Exercise goal - Print every record exactly as it appears. Leave the pictures out.
○ ○ ○ ○
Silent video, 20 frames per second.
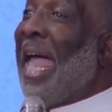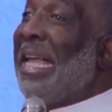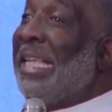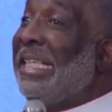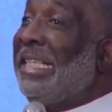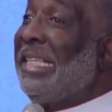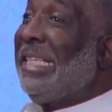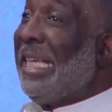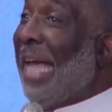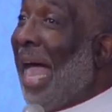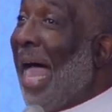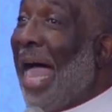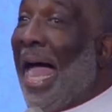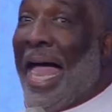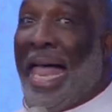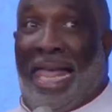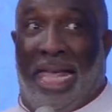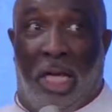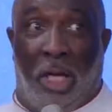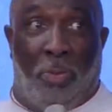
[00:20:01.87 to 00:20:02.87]
and
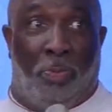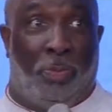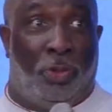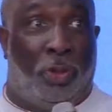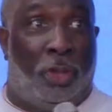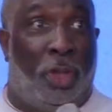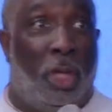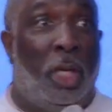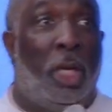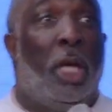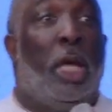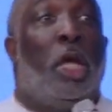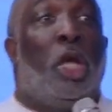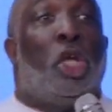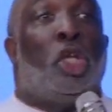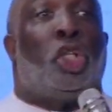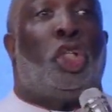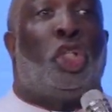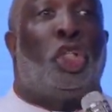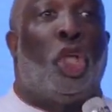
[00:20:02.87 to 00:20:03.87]
times,
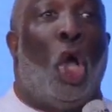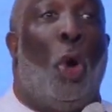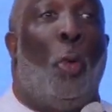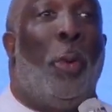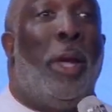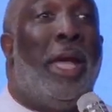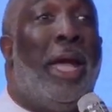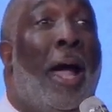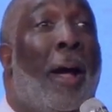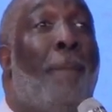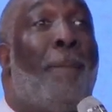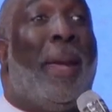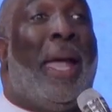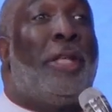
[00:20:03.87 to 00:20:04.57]
showing up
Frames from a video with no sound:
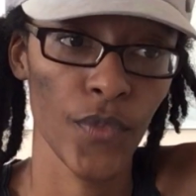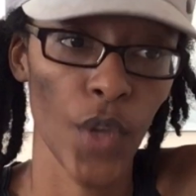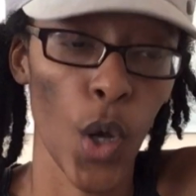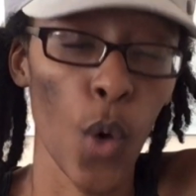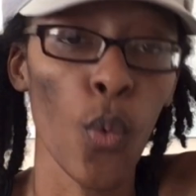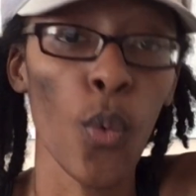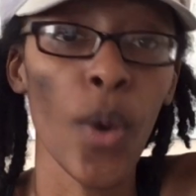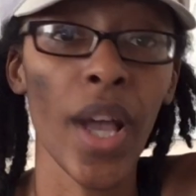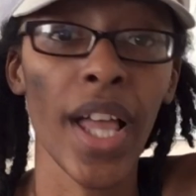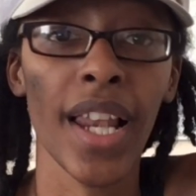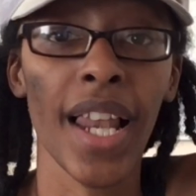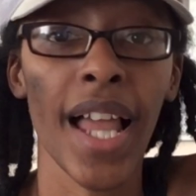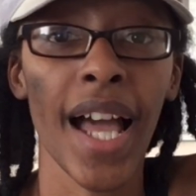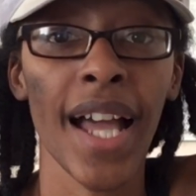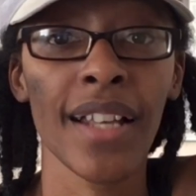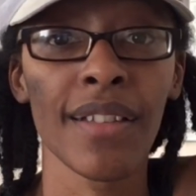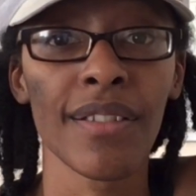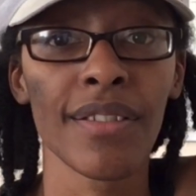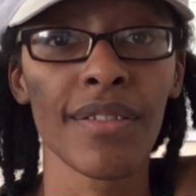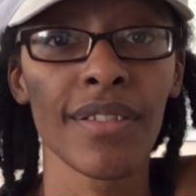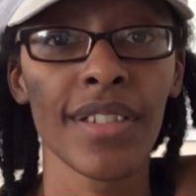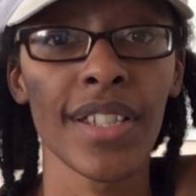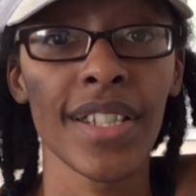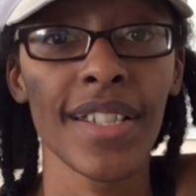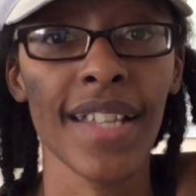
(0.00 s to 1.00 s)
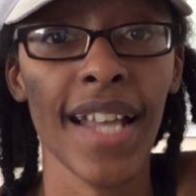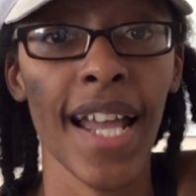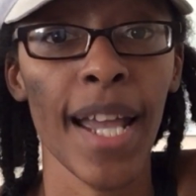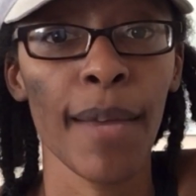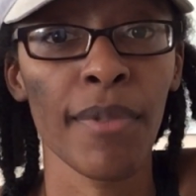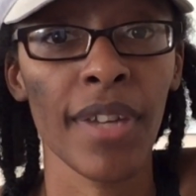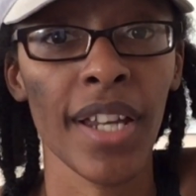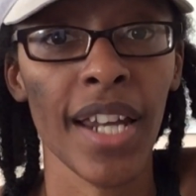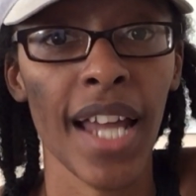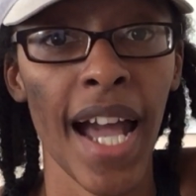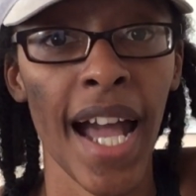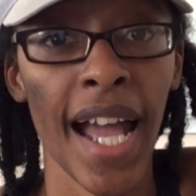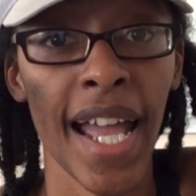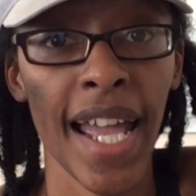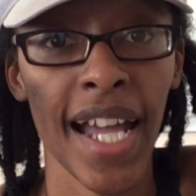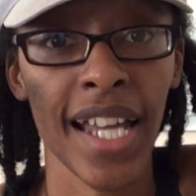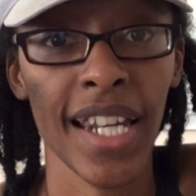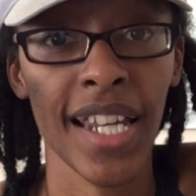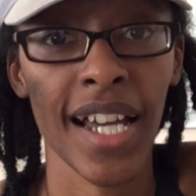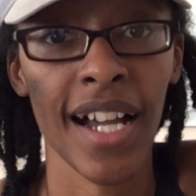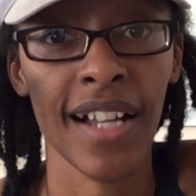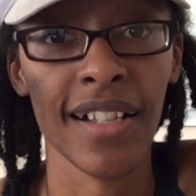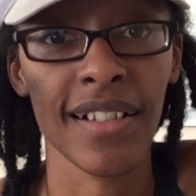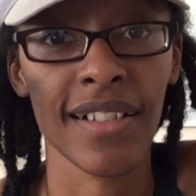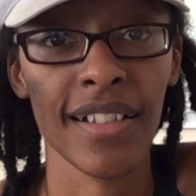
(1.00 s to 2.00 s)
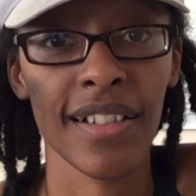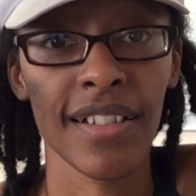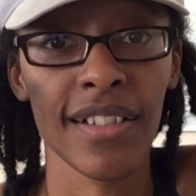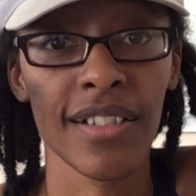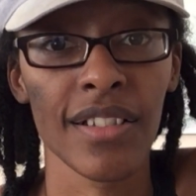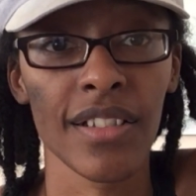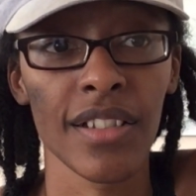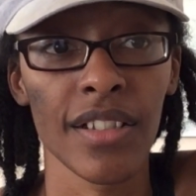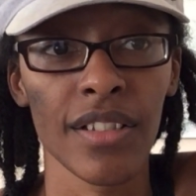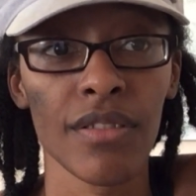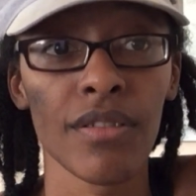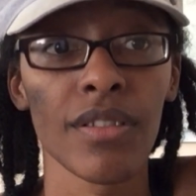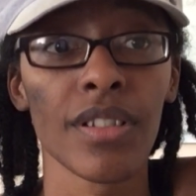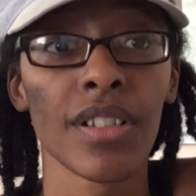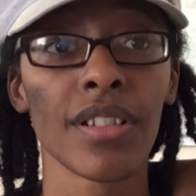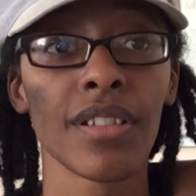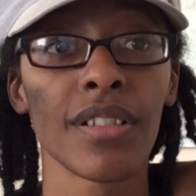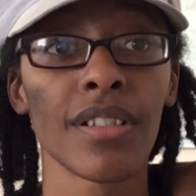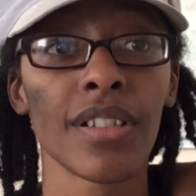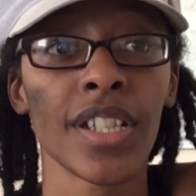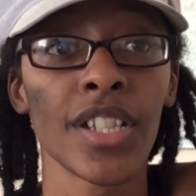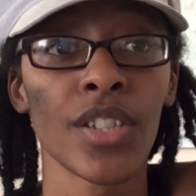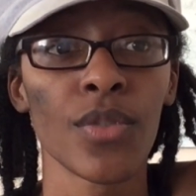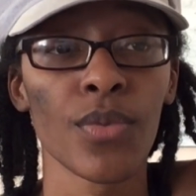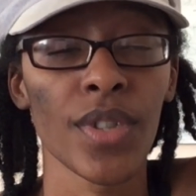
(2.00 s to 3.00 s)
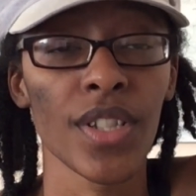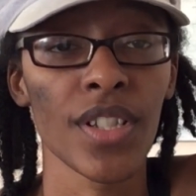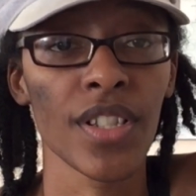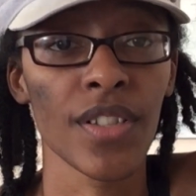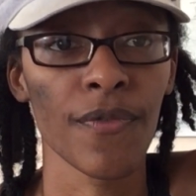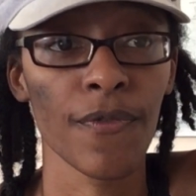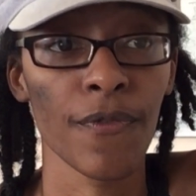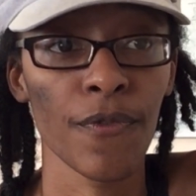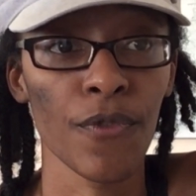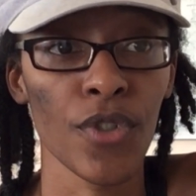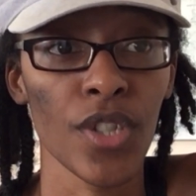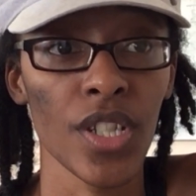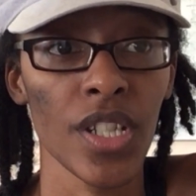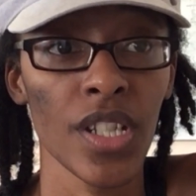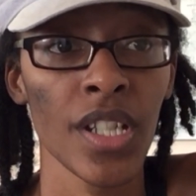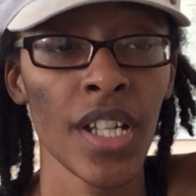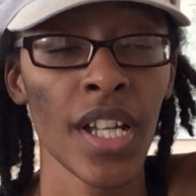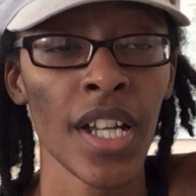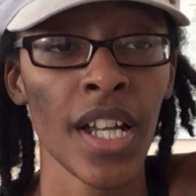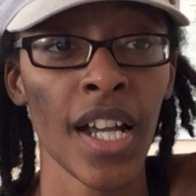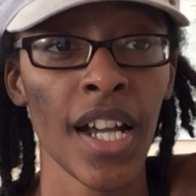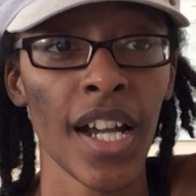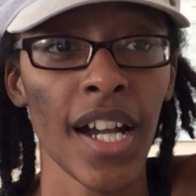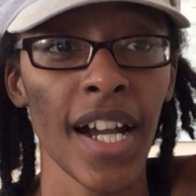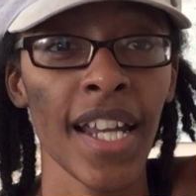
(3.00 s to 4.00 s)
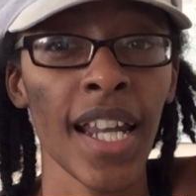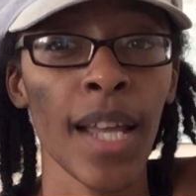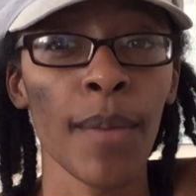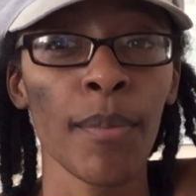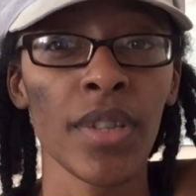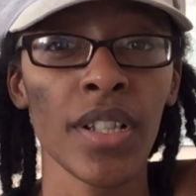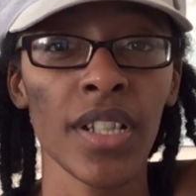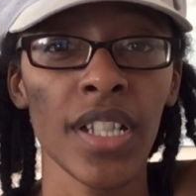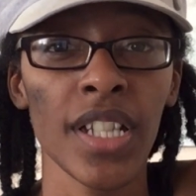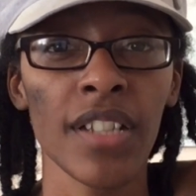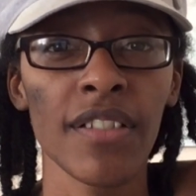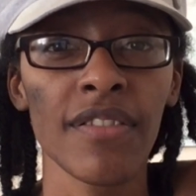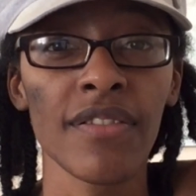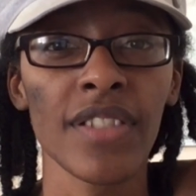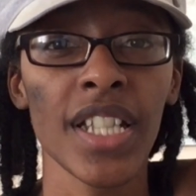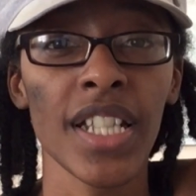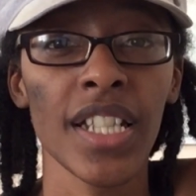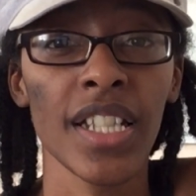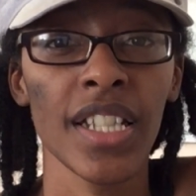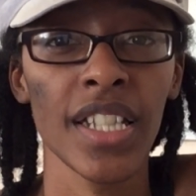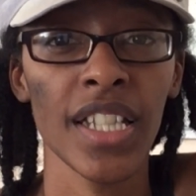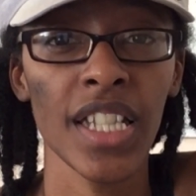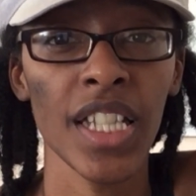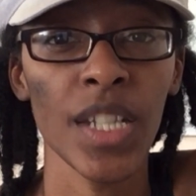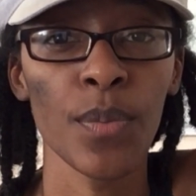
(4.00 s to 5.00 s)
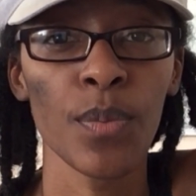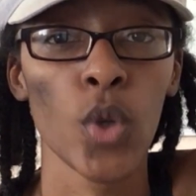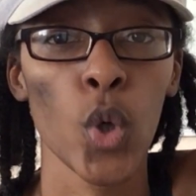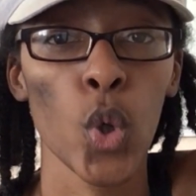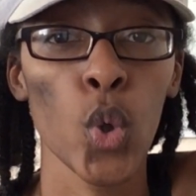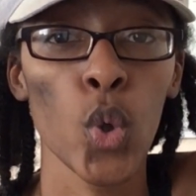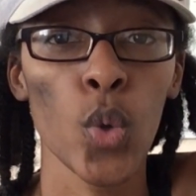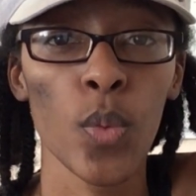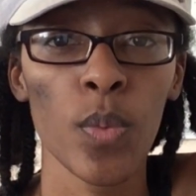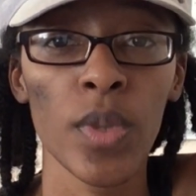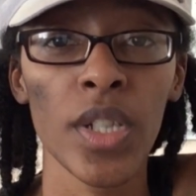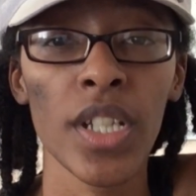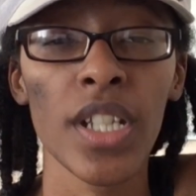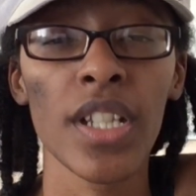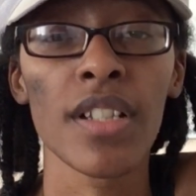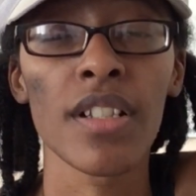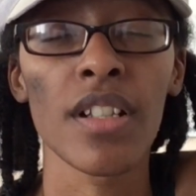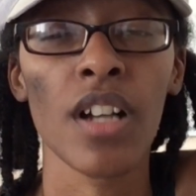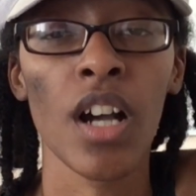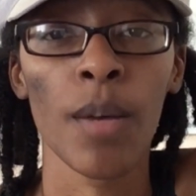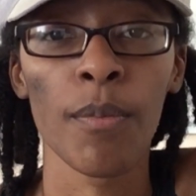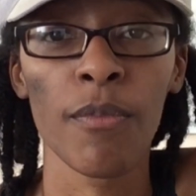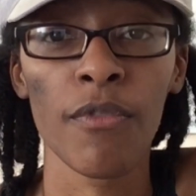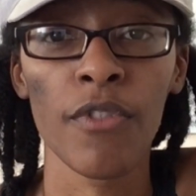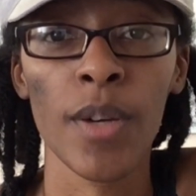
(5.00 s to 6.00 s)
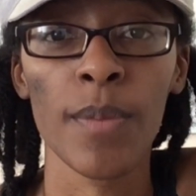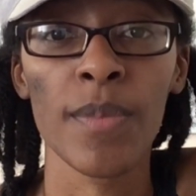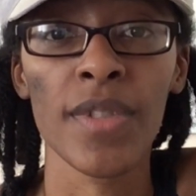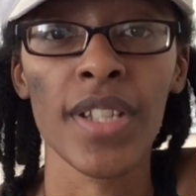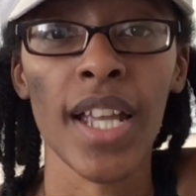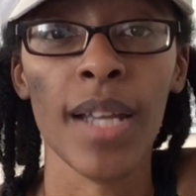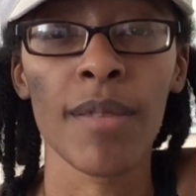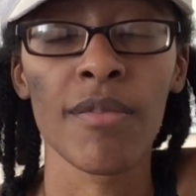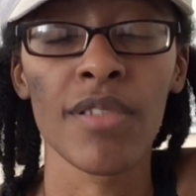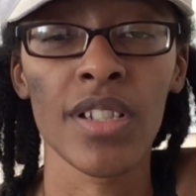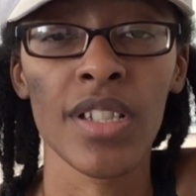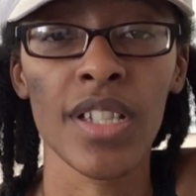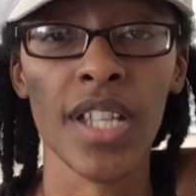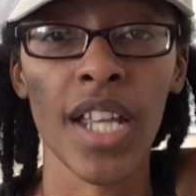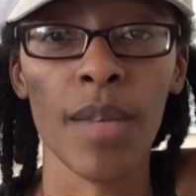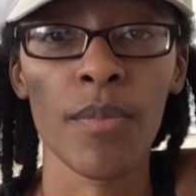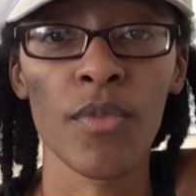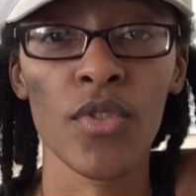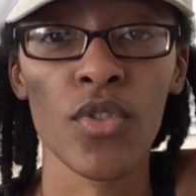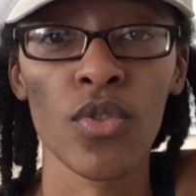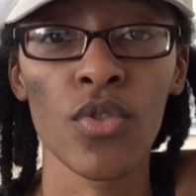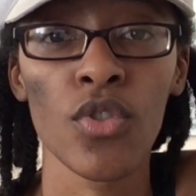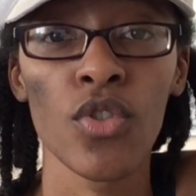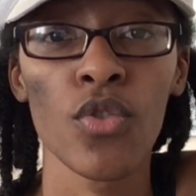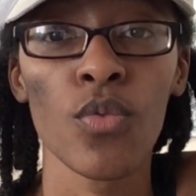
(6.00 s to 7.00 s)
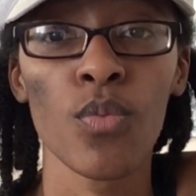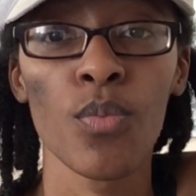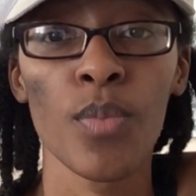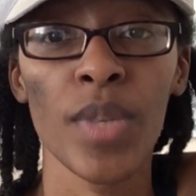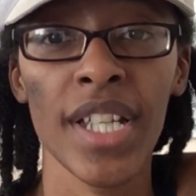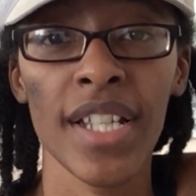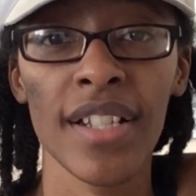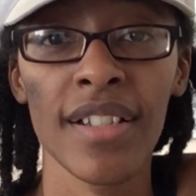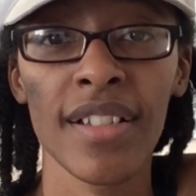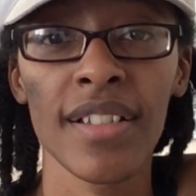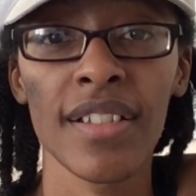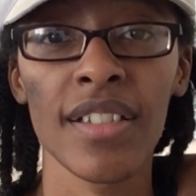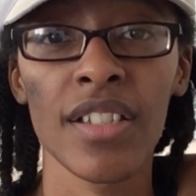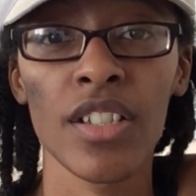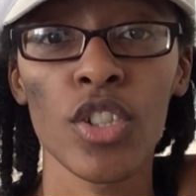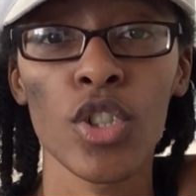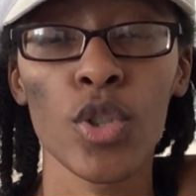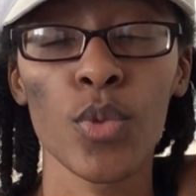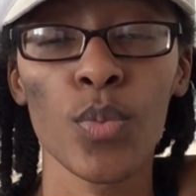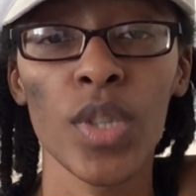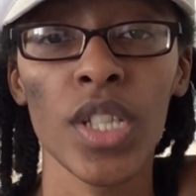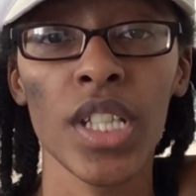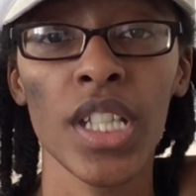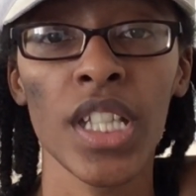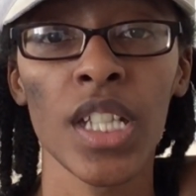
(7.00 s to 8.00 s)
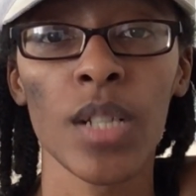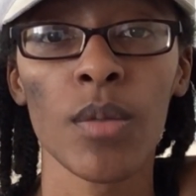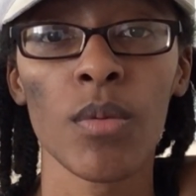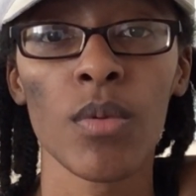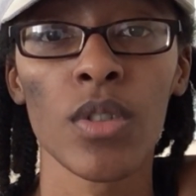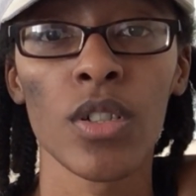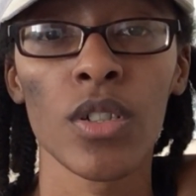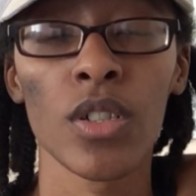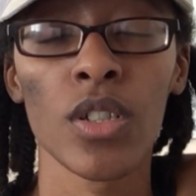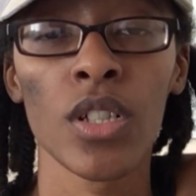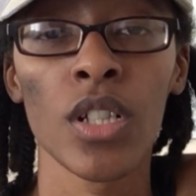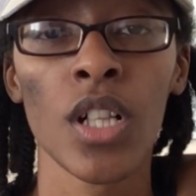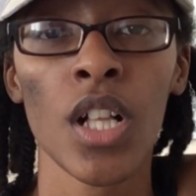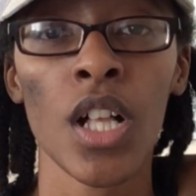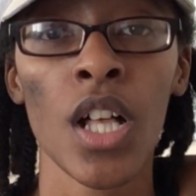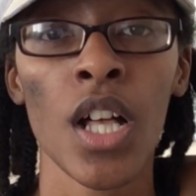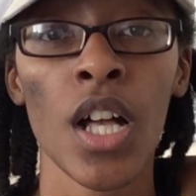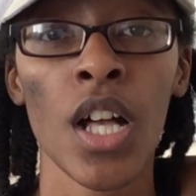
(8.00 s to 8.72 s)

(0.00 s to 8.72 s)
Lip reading: well, at the time that I had access to it, it was free, and I believe they keep opening it up from time to time, so you may still be able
○ ○ ○ ○
Written answer -
Silent video, 20 frames per second.
[00:20:01.87 to 00:20:02.87]
and
[00:20:02.87 to 00:20:03.87]
times,
[00:20:03.87 to 00:20:04.57]
showing up
Frames from a video with no sound:
(0.00 s to 1.00 s)
(1.00 s to 2.00 s)
(2.00 s to 3.00 s)
(3.00 s to 4.00 s)
(4.00 s to 5.00 s)
(5.00 s to 6.00 s)
(6.00 s to 7.00 s)
(7.00 s to 8.00 s)
(8.00 s to 8.72 s)

(0.00 s to 8.72 s)
Lip reading: well, at the time that I had access to it, it was free, and I believe they keep opening it up from time to time, so you may still be able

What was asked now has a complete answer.